Dataset entries:
-- Opening Marker --

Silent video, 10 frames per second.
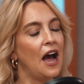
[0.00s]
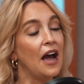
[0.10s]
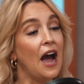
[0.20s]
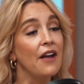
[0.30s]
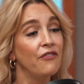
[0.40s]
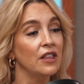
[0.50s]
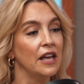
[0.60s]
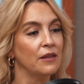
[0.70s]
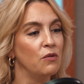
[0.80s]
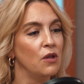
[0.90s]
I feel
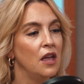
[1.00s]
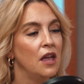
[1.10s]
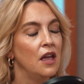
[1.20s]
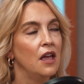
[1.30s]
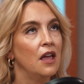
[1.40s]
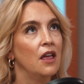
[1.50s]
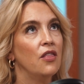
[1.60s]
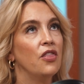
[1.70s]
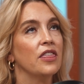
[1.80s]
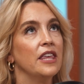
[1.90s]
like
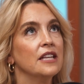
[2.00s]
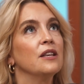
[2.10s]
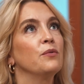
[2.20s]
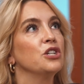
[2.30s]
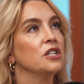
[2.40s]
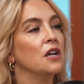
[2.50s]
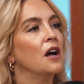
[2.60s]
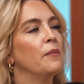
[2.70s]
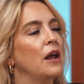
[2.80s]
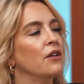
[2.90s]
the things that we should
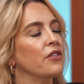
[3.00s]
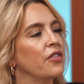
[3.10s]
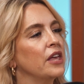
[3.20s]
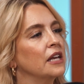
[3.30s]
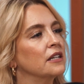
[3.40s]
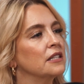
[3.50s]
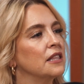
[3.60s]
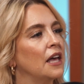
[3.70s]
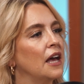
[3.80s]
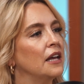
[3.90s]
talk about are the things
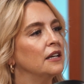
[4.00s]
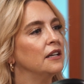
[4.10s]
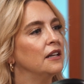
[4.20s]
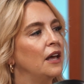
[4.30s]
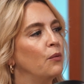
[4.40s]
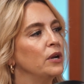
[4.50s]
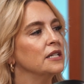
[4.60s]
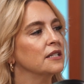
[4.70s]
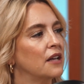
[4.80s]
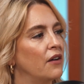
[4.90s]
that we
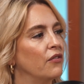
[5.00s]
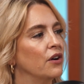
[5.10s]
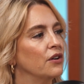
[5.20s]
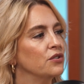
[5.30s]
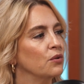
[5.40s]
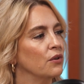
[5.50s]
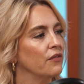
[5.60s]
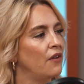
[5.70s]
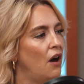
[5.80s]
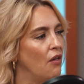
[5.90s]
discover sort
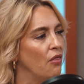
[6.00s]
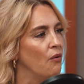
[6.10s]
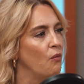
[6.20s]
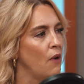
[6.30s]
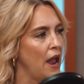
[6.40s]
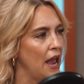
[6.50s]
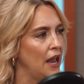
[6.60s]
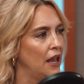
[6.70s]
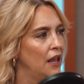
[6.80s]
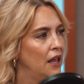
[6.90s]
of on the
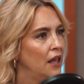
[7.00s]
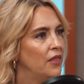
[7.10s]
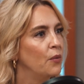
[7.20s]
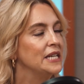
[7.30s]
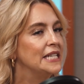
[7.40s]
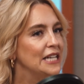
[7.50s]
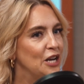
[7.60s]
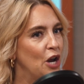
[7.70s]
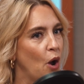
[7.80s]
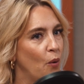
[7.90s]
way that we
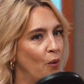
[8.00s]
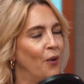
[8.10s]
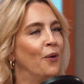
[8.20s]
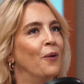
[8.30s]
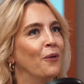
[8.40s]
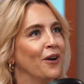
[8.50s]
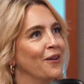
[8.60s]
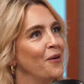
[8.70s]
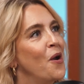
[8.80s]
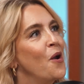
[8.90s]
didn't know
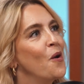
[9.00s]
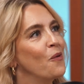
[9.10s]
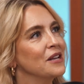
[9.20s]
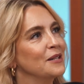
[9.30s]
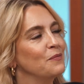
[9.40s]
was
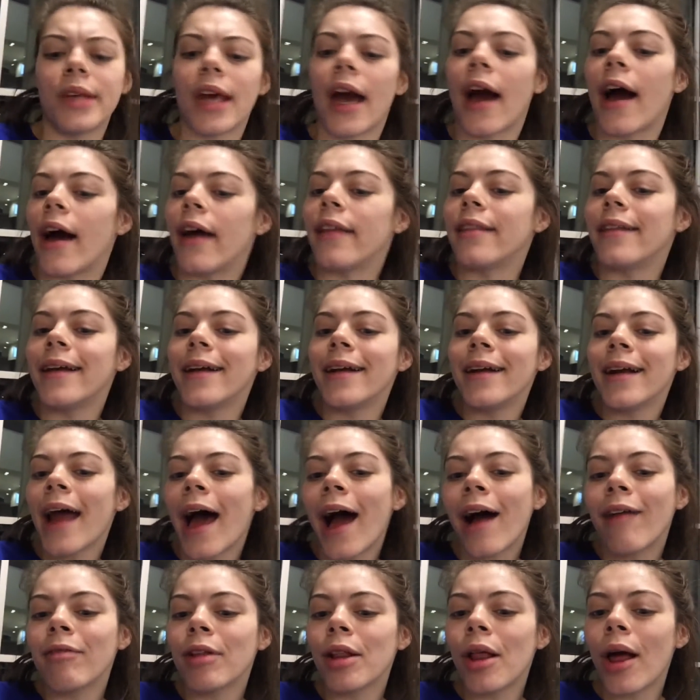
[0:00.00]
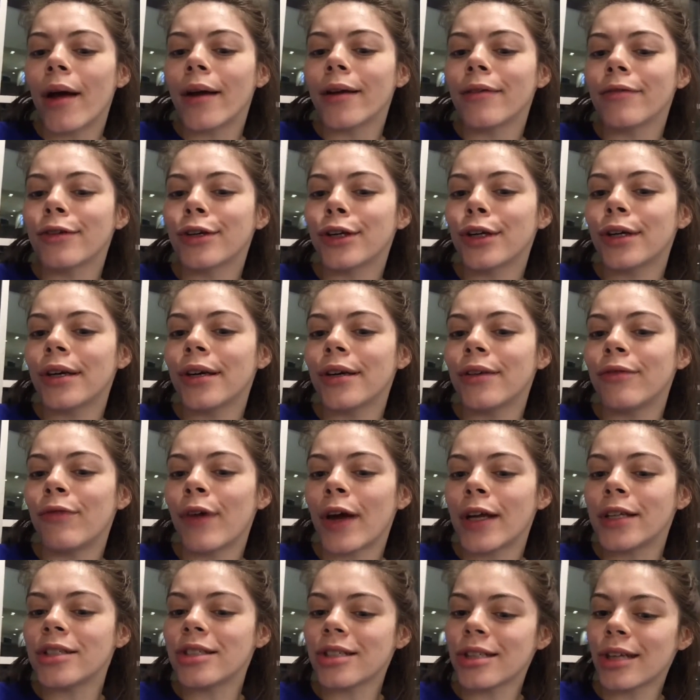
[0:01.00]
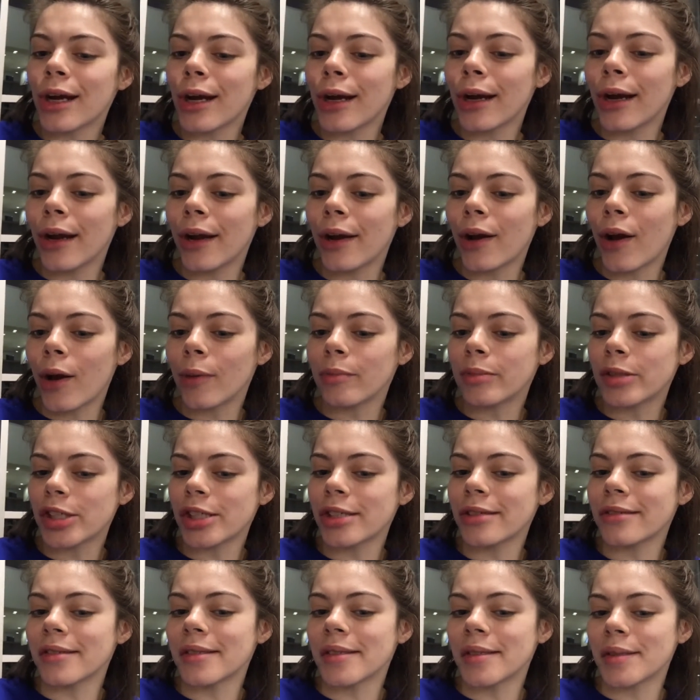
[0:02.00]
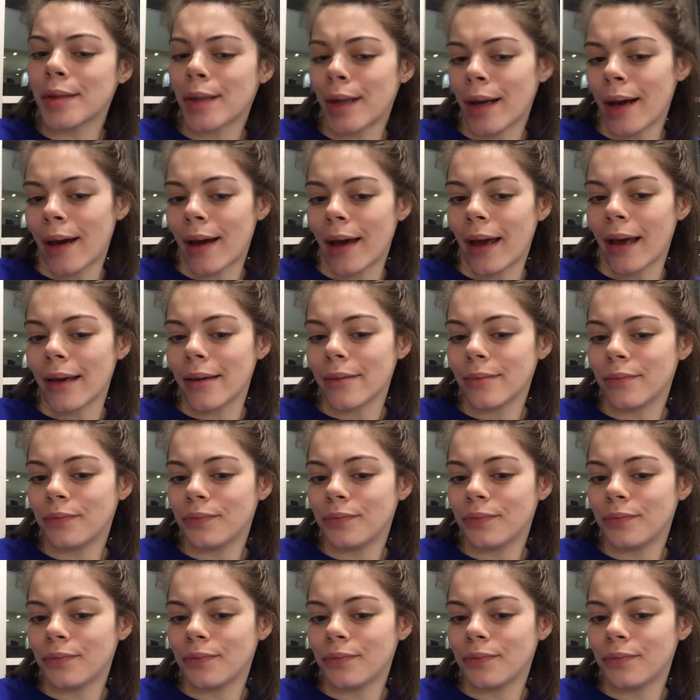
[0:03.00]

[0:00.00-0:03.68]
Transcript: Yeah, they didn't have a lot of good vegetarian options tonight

-- Closing Marker --

### Goal of the exercise
Could you reproduce the entries verbatim, leaving out all pictures?

### Solution for this problem
Silent video, 10 frames per second.
[0.00s]
[0.10s]
[0.20s]
[0.30s]
[0.40s]
[0.50s]
[0.60s]
[0.70s]
[0.80s]
[0.90s]
I feel
[1.00s]
[1.10s]
[1.20s]
[1.30s]
[1.40s]
[1.50s]
[1.60s]
[1.70s]
[1.80s]
[1.90s]
like
[2.00s]
[2.10s]
[2.20s]
[2.30s]
[2.40s]
[2.50s]
[2.60s]
[2.70s]
[2.80s]
[2.90s]
the things that we should
[3.00s]
[3.10s]
[3.20s]
[3.30s]
[3.40s]
[3.50s]
[3.60s]
[3.70s]
[3.80s]
[3.90s]
talk about are the things
[4.00s]
[4.10s]
[4.20s]
[4.30s]
[4.40s]
[4.50s]
[4.60s]
[4.70s]
[4.80s]
[4.90s]
that we
[5.00s]
[5.10s]
[5.20s]
[5.30s]
[5.40s]
[5.50s]
[5.60s]
[5.70s]
[5.80s]
[5.90s]
discover sort
[6.00s]
[6.10s]
[6.20s]
[6.30s]
[6.40s]
[6.50s]
[6.60s]
[6.70s]
[6.80s]
[6.90s]
of on the
[7.00s]
[7.10s]
[7.20s]
[7.30s]
[7.40s]
[7.50s]
[7.60s]
[7.70s]
[7.80s]
[7.90s]
way that we
[8.00s]
[8.10s]
[8.20s]
[8.30s]
[8.40s]
[8.50s]
[8.60s]
[8.70s]
[8.80s]
[8.90s]
didn't know
[9.00s]
[9.10s]
[9.20s]
[9.30s]
[9.40s]
was
[0:00.00]
[0:01.00]
[0:02.00]
[0:03.00]

[0:00.00-0:03.68]
Transcript: Yeah, they didn't have a lot of good vegetarian options tonight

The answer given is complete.